After several expensive veterinary visits, both Torres and Garrod said they had all but given up. However, both pet owners now say Preston and Mr. Man are the picture of health. Torres and Garrod credit their pets’ turnaround to a low-level laser treatment offered by Holistic Vet Dr. Jill Elliot. Lasers have been used to treat many diseases and cancers from arthritis to chronic bronchitis in people, but veterinarians like Elliot say the’re having a huge success using them on pets.
“These lasers have been used for about 40 year in people,” said Elliot. Lasers are used on animals with diabetes, Cushing’s Disease, lung problems, arthritis, skin problem, and allergies according to Elliot. The laser treatment works effectively by stimulating healthy cells in the damaged area to start restoring and repairing the problem, said Elliot. Vets are also using lasers on horses to help with the pain threshold.

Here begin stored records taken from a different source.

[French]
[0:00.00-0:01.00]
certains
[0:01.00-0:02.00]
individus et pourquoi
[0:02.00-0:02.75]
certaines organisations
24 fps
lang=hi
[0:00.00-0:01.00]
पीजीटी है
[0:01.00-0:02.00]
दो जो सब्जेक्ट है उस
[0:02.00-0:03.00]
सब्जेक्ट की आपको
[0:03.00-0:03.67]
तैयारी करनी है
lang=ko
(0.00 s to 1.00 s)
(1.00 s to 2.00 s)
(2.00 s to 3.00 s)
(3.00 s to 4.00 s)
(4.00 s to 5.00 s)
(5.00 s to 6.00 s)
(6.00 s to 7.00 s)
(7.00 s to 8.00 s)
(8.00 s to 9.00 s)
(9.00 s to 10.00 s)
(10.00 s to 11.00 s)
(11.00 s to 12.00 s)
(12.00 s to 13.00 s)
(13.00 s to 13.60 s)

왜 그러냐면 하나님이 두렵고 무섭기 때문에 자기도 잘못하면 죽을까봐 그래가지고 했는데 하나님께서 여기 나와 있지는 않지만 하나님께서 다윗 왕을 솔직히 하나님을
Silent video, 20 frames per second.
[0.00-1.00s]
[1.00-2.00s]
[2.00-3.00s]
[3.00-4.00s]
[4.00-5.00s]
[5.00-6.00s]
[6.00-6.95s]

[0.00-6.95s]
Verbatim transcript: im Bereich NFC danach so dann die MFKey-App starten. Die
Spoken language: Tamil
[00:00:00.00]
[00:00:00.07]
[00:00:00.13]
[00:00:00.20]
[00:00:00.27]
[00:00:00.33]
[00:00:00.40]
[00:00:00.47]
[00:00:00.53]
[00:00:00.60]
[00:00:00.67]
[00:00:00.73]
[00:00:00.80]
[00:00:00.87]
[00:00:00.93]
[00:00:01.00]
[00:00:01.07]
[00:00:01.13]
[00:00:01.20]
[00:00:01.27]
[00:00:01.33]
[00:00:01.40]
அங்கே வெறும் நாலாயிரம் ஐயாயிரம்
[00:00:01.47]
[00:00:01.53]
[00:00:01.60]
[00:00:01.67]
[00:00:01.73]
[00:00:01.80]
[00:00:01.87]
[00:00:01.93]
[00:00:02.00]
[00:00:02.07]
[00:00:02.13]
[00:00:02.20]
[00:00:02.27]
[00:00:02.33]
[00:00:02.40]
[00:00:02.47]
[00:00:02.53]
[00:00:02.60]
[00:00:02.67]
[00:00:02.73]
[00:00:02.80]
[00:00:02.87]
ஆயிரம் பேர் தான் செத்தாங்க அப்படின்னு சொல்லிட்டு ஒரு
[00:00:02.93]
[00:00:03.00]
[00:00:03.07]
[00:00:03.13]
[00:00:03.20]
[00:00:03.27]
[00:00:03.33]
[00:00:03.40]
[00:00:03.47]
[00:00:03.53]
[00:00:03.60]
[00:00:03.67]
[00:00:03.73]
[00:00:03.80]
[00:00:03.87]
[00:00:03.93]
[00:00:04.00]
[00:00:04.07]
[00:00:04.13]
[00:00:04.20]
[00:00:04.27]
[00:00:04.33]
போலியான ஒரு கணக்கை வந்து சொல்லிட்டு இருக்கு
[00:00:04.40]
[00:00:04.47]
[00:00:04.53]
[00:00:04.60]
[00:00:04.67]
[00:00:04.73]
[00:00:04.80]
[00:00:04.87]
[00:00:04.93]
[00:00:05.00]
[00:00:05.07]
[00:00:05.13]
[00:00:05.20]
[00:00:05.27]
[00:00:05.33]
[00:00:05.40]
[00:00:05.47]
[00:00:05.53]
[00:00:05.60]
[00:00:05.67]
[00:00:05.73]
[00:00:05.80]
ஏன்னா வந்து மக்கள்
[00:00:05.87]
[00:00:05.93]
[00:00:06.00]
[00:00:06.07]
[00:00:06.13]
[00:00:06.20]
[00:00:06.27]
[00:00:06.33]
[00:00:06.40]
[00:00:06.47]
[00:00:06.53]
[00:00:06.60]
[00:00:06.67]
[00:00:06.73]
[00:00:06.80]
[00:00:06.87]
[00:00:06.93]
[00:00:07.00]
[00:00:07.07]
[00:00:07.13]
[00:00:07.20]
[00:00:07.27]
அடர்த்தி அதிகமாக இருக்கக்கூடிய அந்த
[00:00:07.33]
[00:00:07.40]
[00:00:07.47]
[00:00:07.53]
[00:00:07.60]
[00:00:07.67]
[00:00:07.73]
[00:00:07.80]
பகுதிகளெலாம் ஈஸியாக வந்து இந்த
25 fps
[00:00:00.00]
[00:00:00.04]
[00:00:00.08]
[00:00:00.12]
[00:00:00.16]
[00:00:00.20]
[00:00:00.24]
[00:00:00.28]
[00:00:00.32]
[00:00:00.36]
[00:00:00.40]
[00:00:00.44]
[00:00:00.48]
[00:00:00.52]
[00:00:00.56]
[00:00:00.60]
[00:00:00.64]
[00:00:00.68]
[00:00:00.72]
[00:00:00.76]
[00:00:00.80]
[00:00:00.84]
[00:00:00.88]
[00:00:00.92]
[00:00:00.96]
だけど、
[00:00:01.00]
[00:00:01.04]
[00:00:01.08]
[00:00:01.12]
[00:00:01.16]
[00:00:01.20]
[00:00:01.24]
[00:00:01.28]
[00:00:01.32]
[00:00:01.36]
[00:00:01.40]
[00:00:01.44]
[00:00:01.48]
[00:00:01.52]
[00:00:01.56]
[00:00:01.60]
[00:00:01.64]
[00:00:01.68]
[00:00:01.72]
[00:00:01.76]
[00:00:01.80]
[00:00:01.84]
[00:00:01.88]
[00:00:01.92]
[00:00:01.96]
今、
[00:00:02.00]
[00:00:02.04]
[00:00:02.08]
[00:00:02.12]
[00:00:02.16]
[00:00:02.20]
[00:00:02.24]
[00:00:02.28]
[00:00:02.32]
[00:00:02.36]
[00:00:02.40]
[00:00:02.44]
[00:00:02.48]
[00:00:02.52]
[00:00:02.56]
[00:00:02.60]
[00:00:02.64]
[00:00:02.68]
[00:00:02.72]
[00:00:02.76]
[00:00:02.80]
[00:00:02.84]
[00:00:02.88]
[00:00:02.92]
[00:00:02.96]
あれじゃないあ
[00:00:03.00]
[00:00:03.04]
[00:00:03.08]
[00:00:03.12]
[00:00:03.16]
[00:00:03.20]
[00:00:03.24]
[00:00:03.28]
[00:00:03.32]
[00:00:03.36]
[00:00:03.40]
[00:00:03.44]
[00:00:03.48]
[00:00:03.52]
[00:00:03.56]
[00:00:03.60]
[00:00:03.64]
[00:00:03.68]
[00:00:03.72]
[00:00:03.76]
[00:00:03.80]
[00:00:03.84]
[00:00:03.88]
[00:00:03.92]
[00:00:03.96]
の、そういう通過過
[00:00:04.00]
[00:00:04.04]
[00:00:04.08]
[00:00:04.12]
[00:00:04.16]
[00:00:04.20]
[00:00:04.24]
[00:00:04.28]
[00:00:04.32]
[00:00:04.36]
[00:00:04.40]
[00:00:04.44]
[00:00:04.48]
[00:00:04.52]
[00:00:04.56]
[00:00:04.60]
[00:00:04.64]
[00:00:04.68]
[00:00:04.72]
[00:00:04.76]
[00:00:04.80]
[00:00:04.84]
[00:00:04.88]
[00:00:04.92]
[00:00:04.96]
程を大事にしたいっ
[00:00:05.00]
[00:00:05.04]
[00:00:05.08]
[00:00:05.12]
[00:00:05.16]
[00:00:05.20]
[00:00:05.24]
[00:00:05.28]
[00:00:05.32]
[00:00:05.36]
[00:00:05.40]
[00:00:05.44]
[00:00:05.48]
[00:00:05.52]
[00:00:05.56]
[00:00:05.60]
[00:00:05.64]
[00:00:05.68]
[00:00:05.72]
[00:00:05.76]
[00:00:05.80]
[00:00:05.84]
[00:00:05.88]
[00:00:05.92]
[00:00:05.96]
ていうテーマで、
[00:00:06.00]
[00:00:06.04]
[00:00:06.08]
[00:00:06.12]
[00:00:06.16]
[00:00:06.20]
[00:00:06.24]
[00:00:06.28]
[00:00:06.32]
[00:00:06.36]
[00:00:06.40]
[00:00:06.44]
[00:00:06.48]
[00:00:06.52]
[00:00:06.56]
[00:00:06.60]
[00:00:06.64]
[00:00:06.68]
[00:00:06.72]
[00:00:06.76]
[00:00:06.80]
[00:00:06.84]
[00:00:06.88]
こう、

“It’s painless, it’s non-invasive and you don’t feel anything. There is no medicine that they have to give the animal, and they usually see results within the first day or two.” Despite being told Preston had less than a 10% chance of walking again if he had surgery, Torres says his loving dachshund was up and walking within a month of laser and chiropractic treatments.
Mr. Man’s condition started to improve within fie visits. “I’m just thrilled, I can’t say enough good things about it, I wish I could shout it from the rooftops,” said Garrod.
Veterinarians recommend 4 to 12 treatments with a cost of about $60 per session.